On Whether I Should Respond To An Amazon Review

I have been slammed for responding to Amazon reviews so I'm questioning my own judgment on whether to respond to a recent one. I put a placeholder there just in case I decide to do so. What I don't get is that the first two paragraphs said some really nice things about my work, but that three later paragraphs stressed two things that are almost irrelevant if what was said earlier really mattered. It can be read here. Below is my potential response. Should I post it?
Thanks for your review and for your kind words in the first two paragraphs. I appreciate this very much!

As to the typos I think we have them all fixed for the next printing.

As far as the disdain goes, according to Google (which never lies) it's "the feeling that someone or something is unworthy of one's consideration or respect; contempt." I do have disdain for Christian apologetics, and yet paradoxically I'm giving it consideration in this book. So which is it? Are apologetics unworthy of consideration or not? Try writing a book on something you consider unworthy of consideration. That's the Catch-22. I tried not to let it show too much. I did want it to show a bit though. I don't think doing so was obtrusive. And even if it was, doesn't it show would-be apologists how little I think of the present state of Christian apologetics? And isn't that important for them to know?

But I'm not just writing to Christians. I'm also writing to atheists, especially those who wish to argue with Christians. Christians are not likely to read my book no matter what. So what makes you so sure I wrote it exclusively for them? I didn't. I see you rated Greta Christina's, "Why Are You Atheists So Angry? 99 Things That Piss Off the Godless" with 4 Stars, having deducted one star merely because some of the material was taken from her blog. She clearly shows disdain for Christians and Christianity. So you're holding me to a different standard. I wonder if I were more famous whether more atheists would rate my books higher simply because I was more famous. She is. I'm not. Thinking more highly of a famous person because she is famous is a known cognitive bias associated with the Bandwagon Effect.

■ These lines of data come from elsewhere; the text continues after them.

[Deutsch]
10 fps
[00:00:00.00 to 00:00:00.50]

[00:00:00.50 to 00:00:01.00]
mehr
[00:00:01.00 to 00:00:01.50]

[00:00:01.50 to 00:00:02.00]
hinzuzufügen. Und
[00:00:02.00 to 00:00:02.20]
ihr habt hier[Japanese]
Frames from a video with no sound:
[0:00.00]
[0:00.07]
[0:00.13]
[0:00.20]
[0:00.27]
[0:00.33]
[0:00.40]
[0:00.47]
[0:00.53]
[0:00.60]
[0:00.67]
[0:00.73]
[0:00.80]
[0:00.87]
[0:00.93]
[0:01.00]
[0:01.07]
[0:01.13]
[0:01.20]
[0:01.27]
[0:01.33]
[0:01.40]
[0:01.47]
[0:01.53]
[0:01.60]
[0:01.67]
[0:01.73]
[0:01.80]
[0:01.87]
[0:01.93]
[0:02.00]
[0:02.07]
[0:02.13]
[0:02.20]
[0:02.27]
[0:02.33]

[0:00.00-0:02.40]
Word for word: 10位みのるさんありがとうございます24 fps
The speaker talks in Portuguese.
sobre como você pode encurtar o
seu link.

If being an apologist requires "deceptive or dishonest argumentation: ignoring evidence, setting up double standards, perhaps even lie to defend [their] faith" as you wrote, then disdain is the inevitable outcome of being an expert in apologetics like I am. It's going to show through sometime.

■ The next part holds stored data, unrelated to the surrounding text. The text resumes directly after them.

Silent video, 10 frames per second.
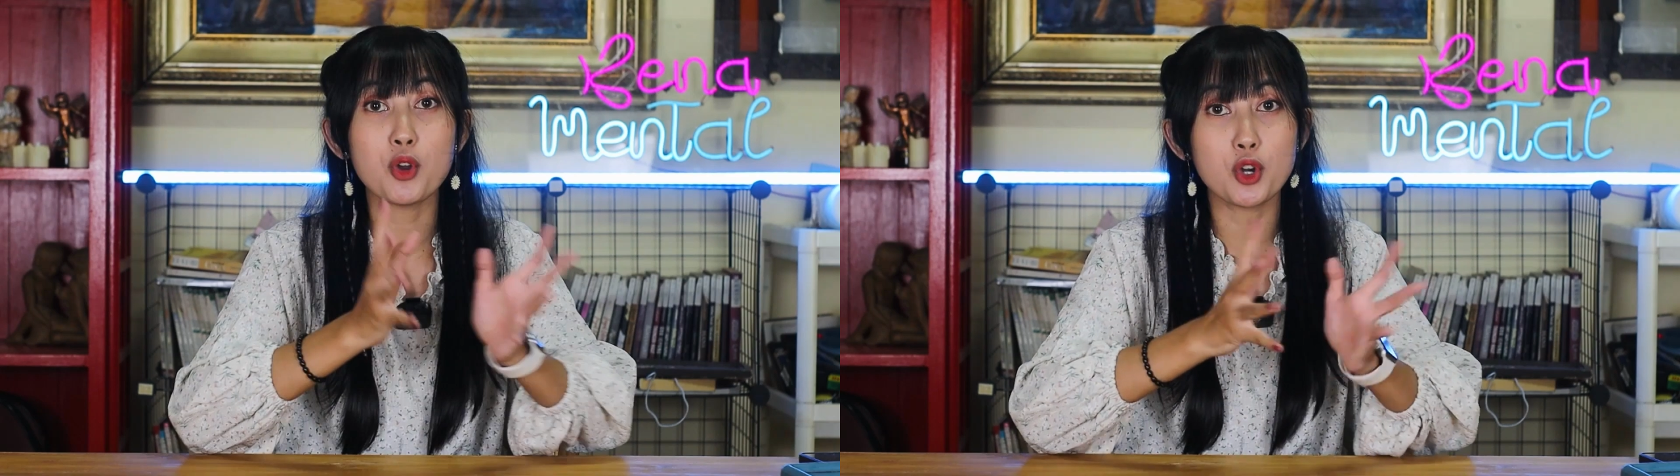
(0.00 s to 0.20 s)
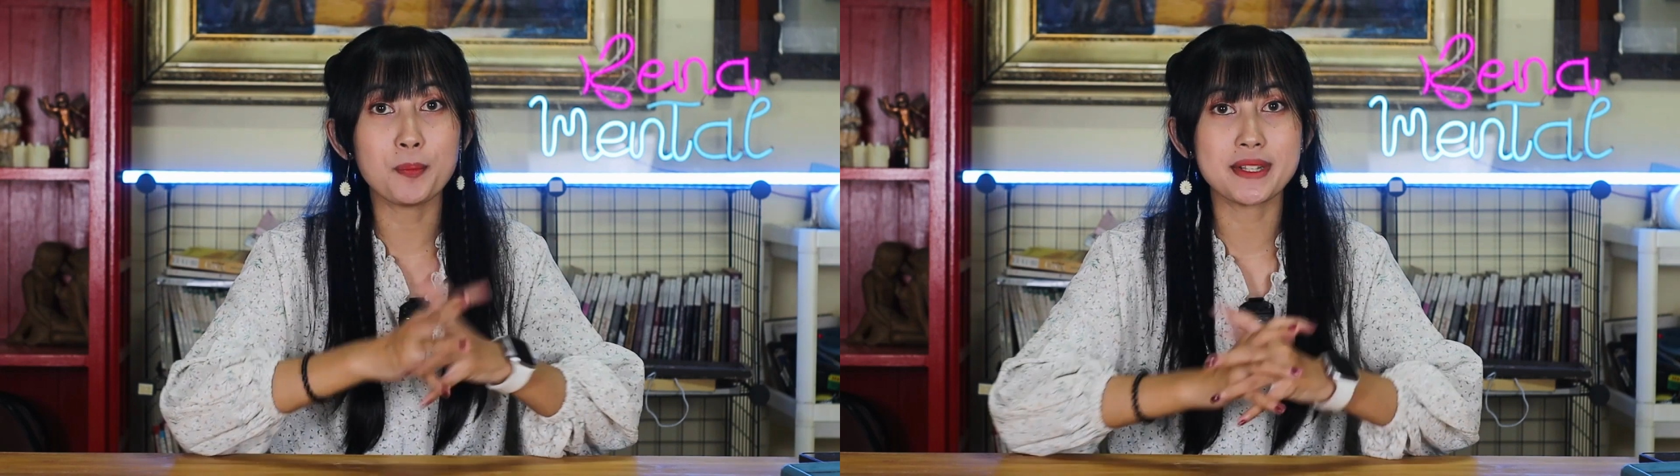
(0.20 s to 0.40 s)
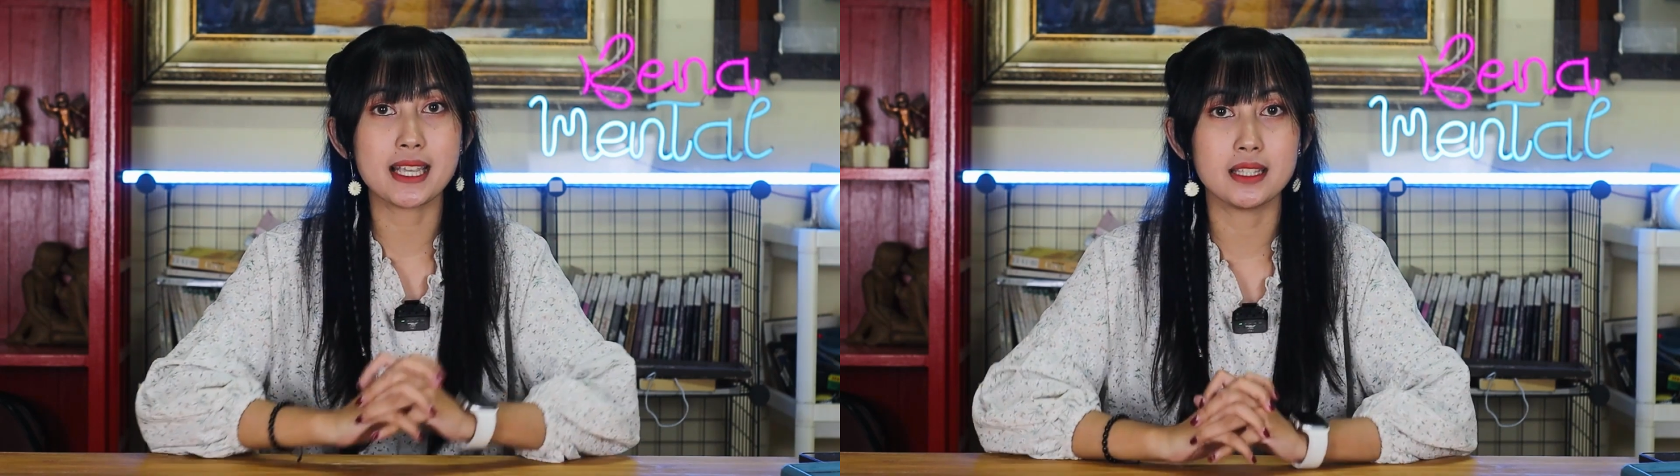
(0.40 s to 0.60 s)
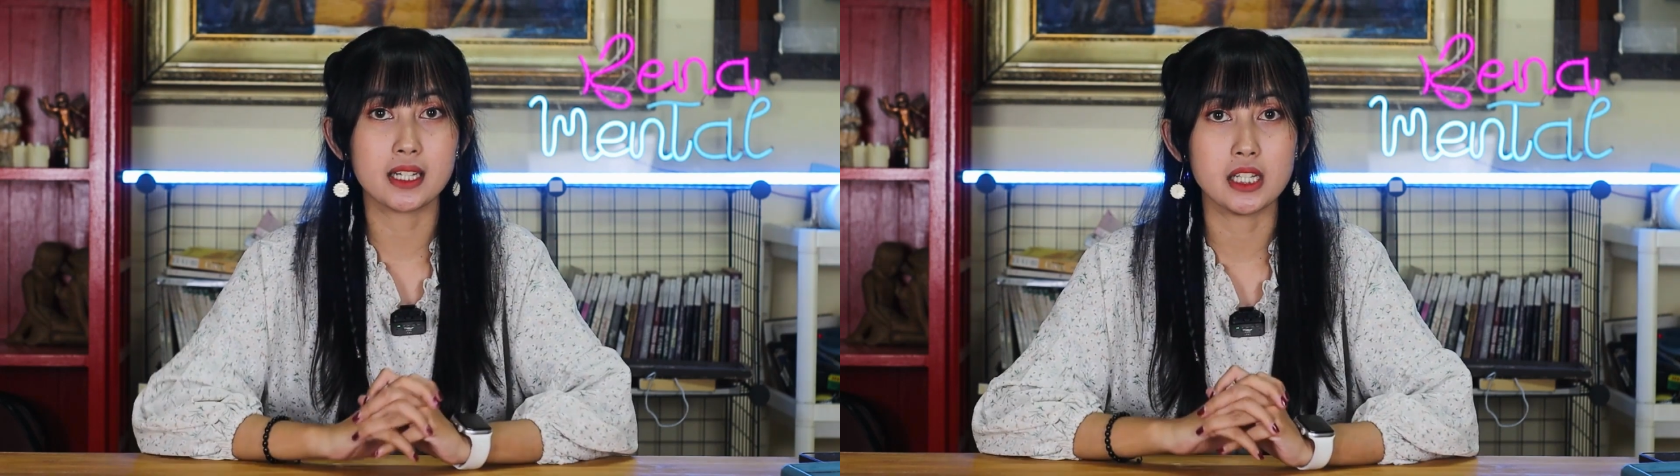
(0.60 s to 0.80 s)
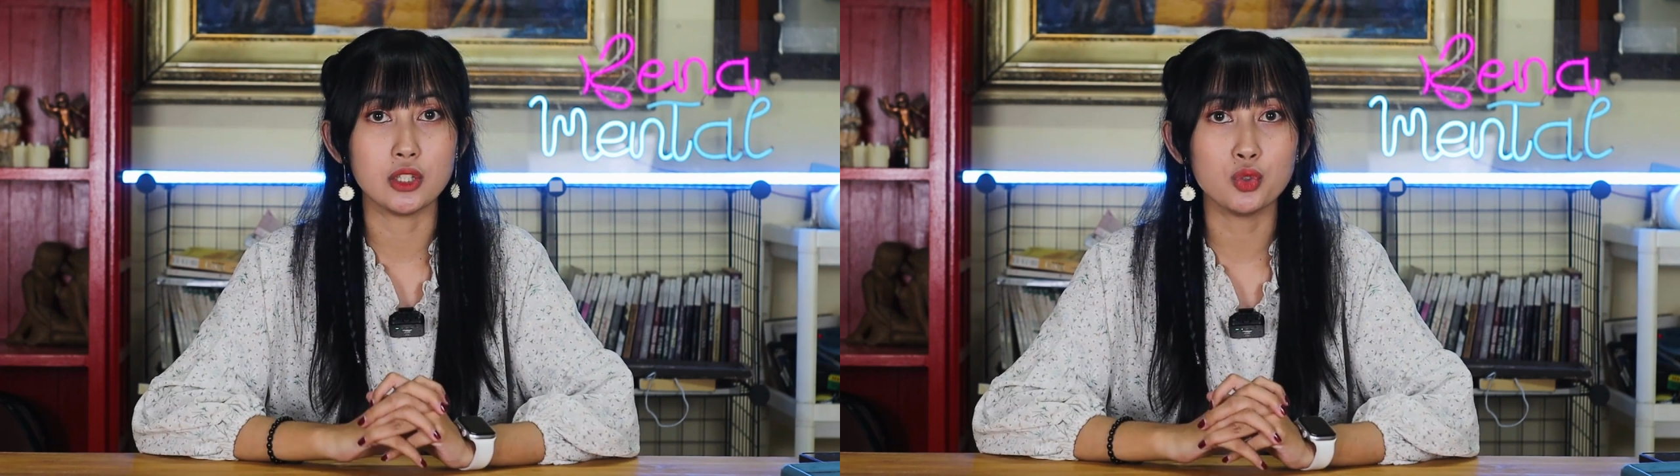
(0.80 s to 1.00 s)
pondok
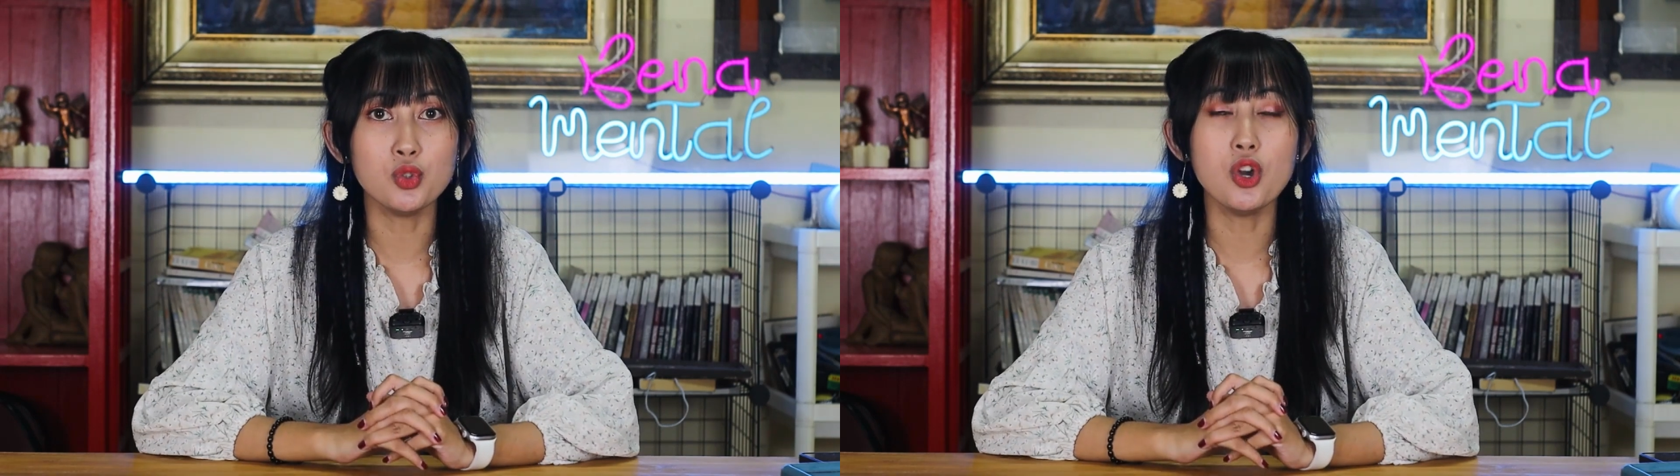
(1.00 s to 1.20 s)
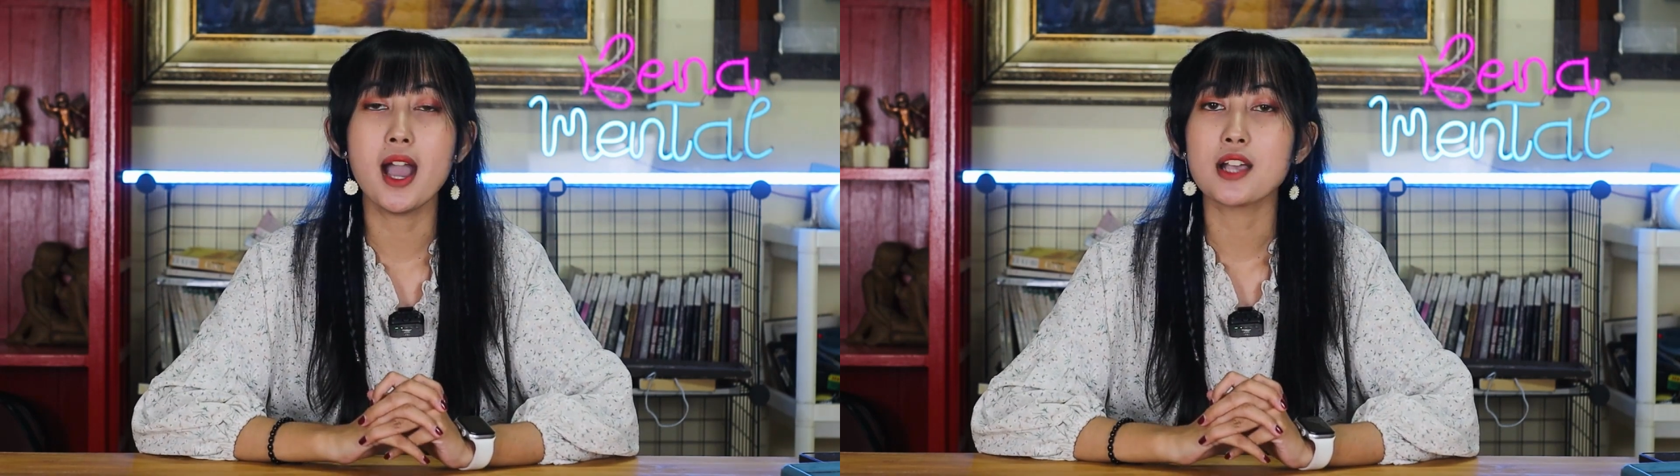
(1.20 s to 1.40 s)
pesantren itu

But I get it. You want me to hide it better. You think that if I did a better job of hiding my disdain for the apologetic enterprise and for the people who specialize in bamboozling the uninformed, that my book might reach more would-be apologists. You actually seem to have hoped it would reach more apologists. You write as if this saddens you too. Yet here you are paradoxically revealing my disdain for apologetics in this review. That sounds counter-productive to our shared goals. Why not let would-be apologists find this out for themselves, rather than warn them of it, if you really want the book to reach them?